Groundwater mapped as a CEA is essentially written off as a potential future water supply, in direct contradiction of NJ DEP groundwater classification regulations, which classify almost all NJ groundwater as potable and potential future water supply.
Look at how DEP lets pollers get away with that: (@ NJAC 7:9C -1.6)
(b) Where natural quality for any constituent contravenes the criteria established in N.J.A.C. 7:9C-1.7 such that the primary designated use is not viable within a limited area, the Department may establish a Classification Exception Area within which the Department shall define appropriate designated uses and constituent standards, based upon the natural quality. Such Classification Exception Areas shall remain in effect as long as the primary designated use of the original classification area is not viable using ground water at natural quality.
To prevent exposure and avoid the further spread of groundwater contamination, DEP prohibits the drilling of a water supply well into a CEA contamination plume or nearby these mapped CEA toxic sites. This practice by DEP essentially condemns the land and extinguishes private property rights and opportunity to develop land above and adjacent to a groundwater CEA. (for that perverse “protective” restriction that DEP imposes because groundwater is not cleaned up, see: NJAC 7:9C-1.6(d)
The Department shall restrict or require the restriction of potable ground water uses within any Classification Exception Area where there is or will be an exceedance of the Primary Drinking Water Quality Standards (in N.J.A.C. 7:10).
To make matters worse, the toxic polluters are not required to compensate the public or nearby landowners negatively impacted by this.
Could you imagine the outcry by developers and land owners if a local zoning ordinance did this?
A delineation of the contaminated groundwater (e.g. a map) and a groundwater model that predicts dilution or a lowering of the concentration of pollution over time is all that is required (plus, contamination is supposed to remain “on site”, but often does not).
When toxic groundwater migrates off site, it sometimes poisons drinking water wells our migrates into people’s basements.
On top of this site specific loophole, there are regulations that would allow exactly the abuse that is occurring in California.
All groundwater in NJ is classified as potable water.

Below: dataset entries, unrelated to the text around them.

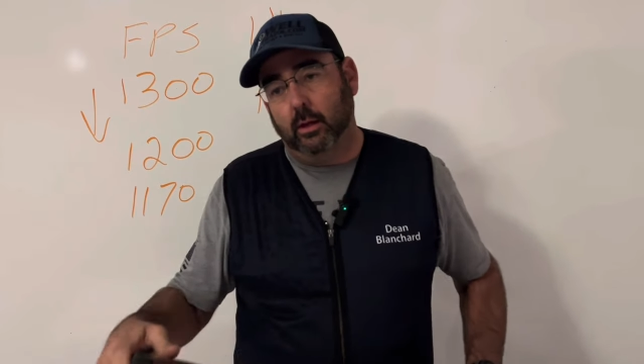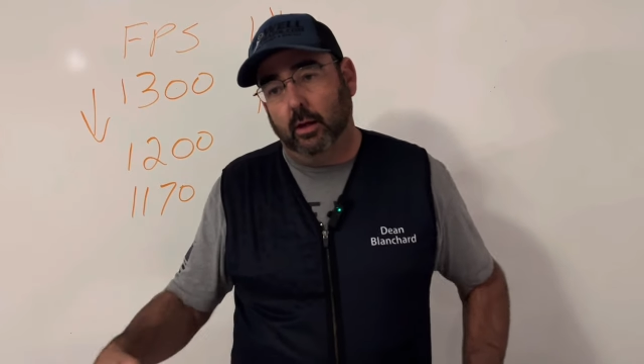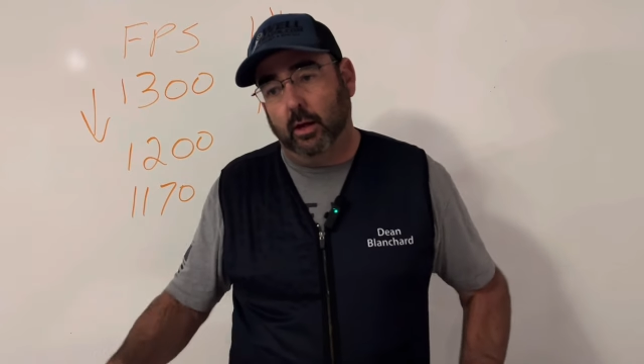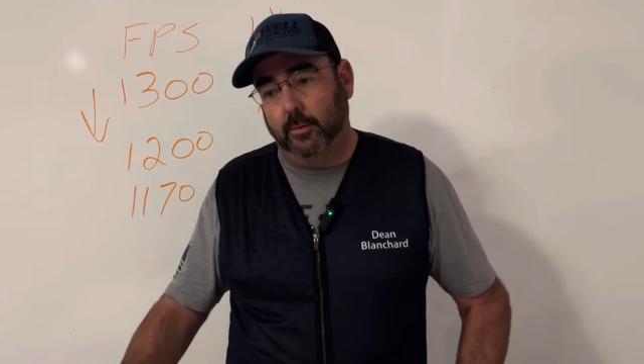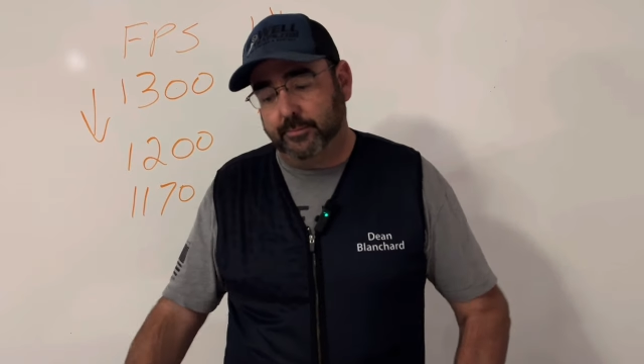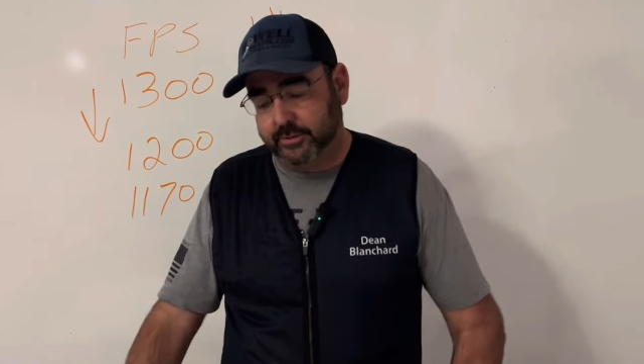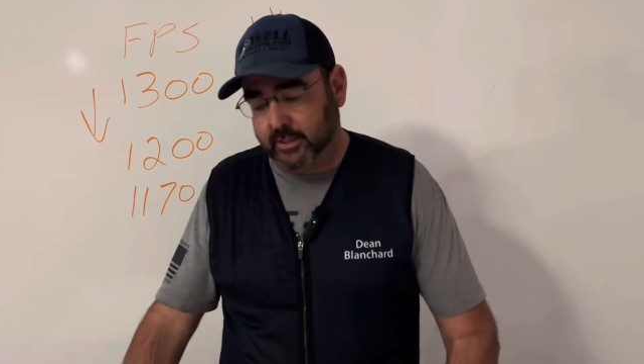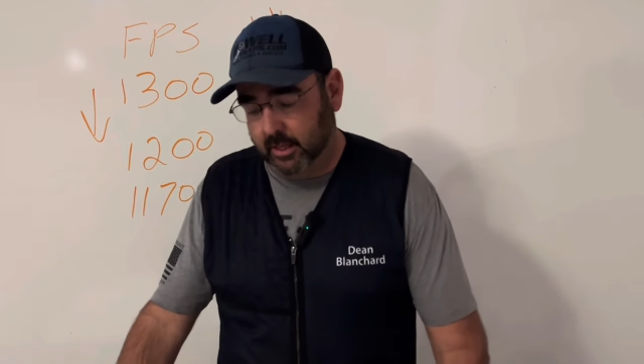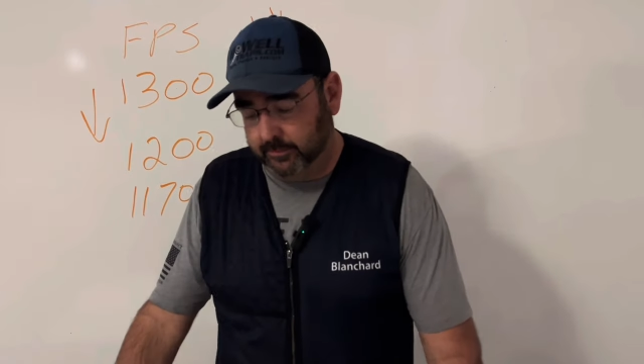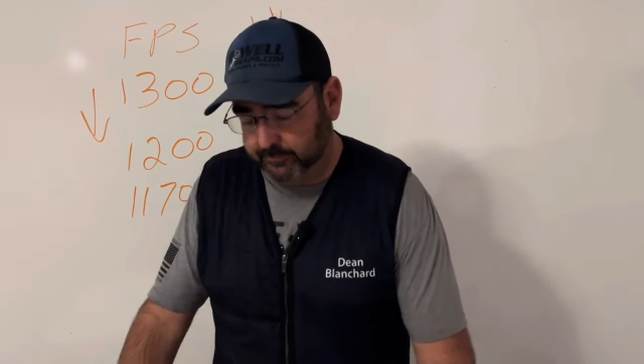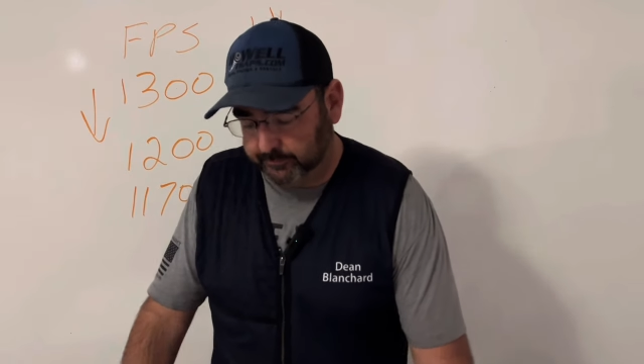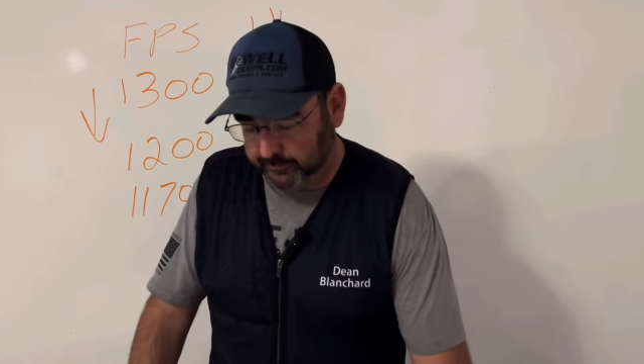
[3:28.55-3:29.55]
helps
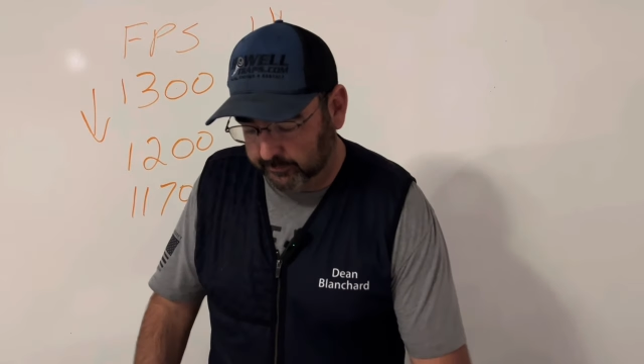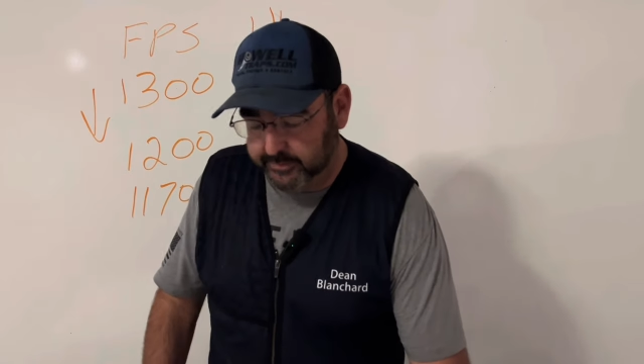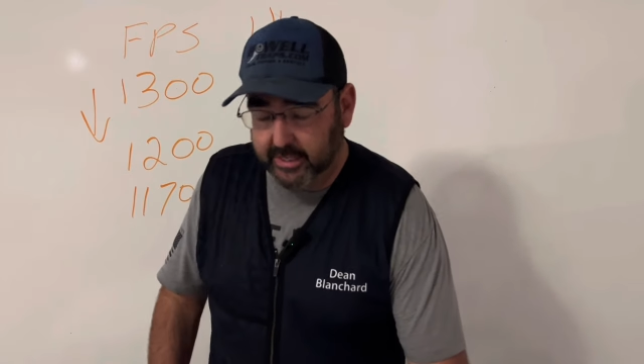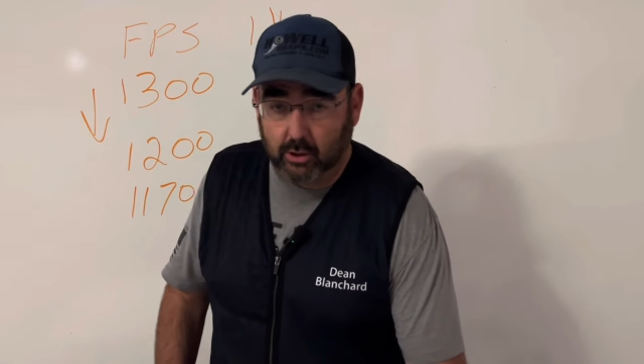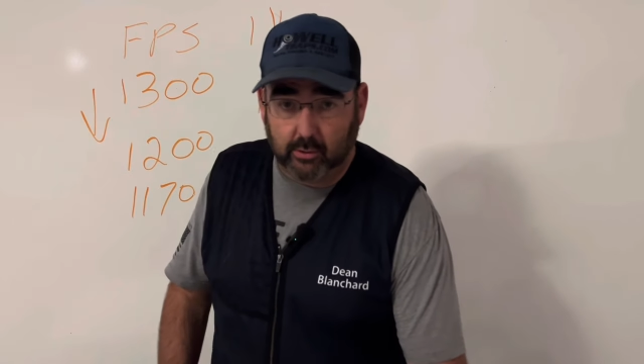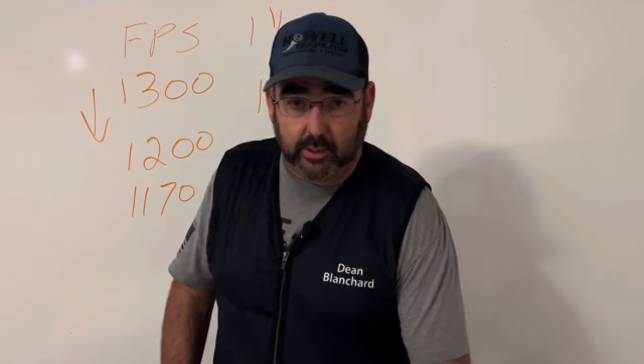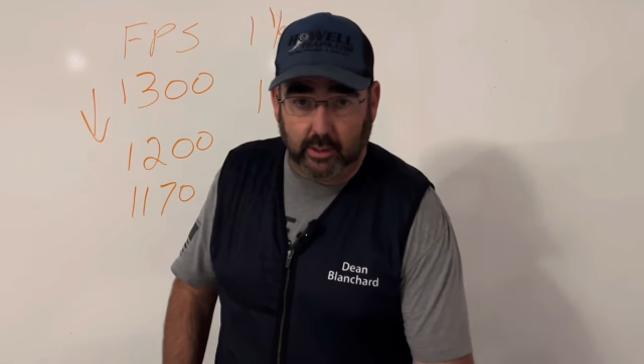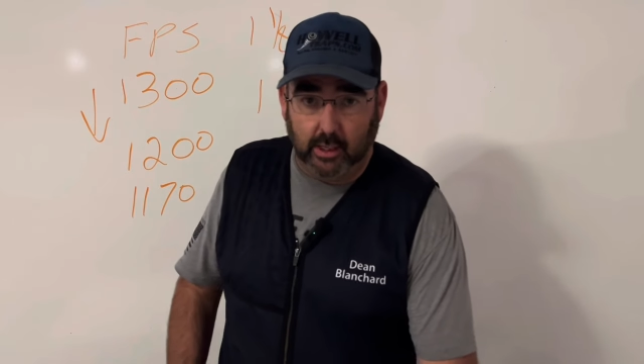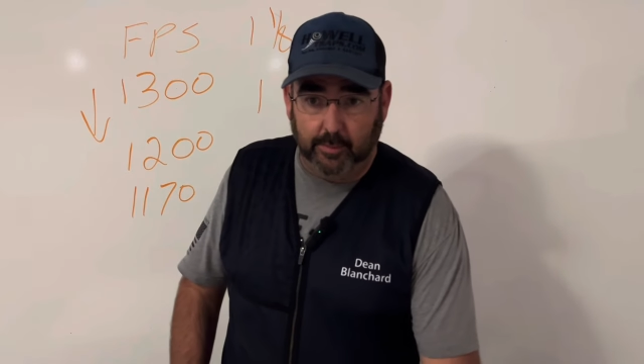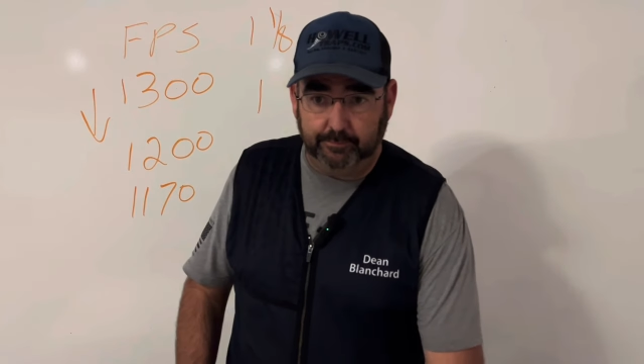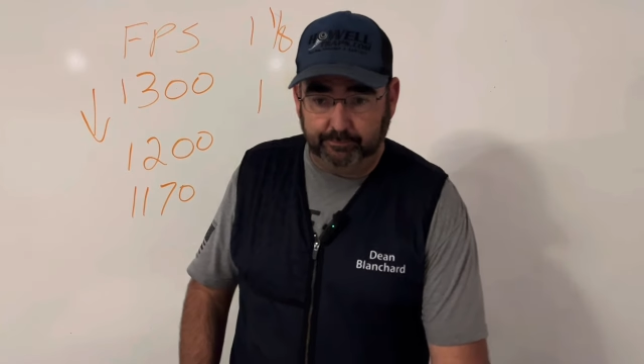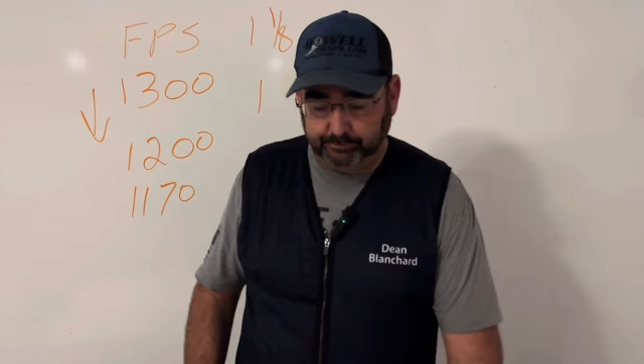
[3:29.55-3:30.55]
keep from tearing it
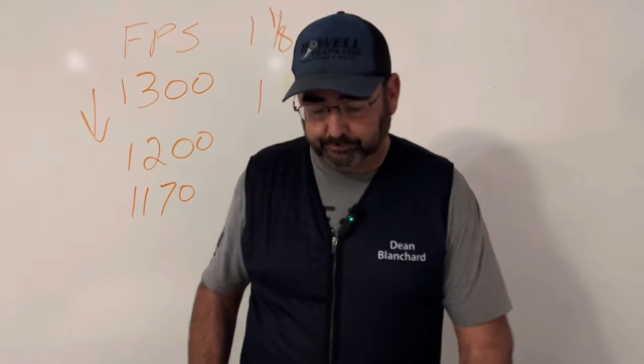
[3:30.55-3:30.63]
up.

NJ DEP has a mechanism under the groundwater standards to allow a polluter to request a reclassification of an entire aquifer as non-potable and thereby exempt many sites from meeting groundwater standards.

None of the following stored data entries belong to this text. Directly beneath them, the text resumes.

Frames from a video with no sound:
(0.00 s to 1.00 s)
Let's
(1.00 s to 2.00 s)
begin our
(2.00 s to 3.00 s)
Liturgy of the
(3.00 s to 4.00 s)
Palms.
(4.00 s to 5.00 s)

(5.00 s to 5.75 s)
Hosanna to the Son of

But that groundwater reclassification mechanisms has not been used by polluters because it is a scientifically rigorous regulatory process.
Maybe some enterprising NJ journalist is reading this – there are MANY examples where a CEA has migrated off site and has contaminated drinking water wells and/or allowed migration of vapors into occupied buildings. Just look at the CEA database, by municipality and or file an OPRA and you are certain to find many examples!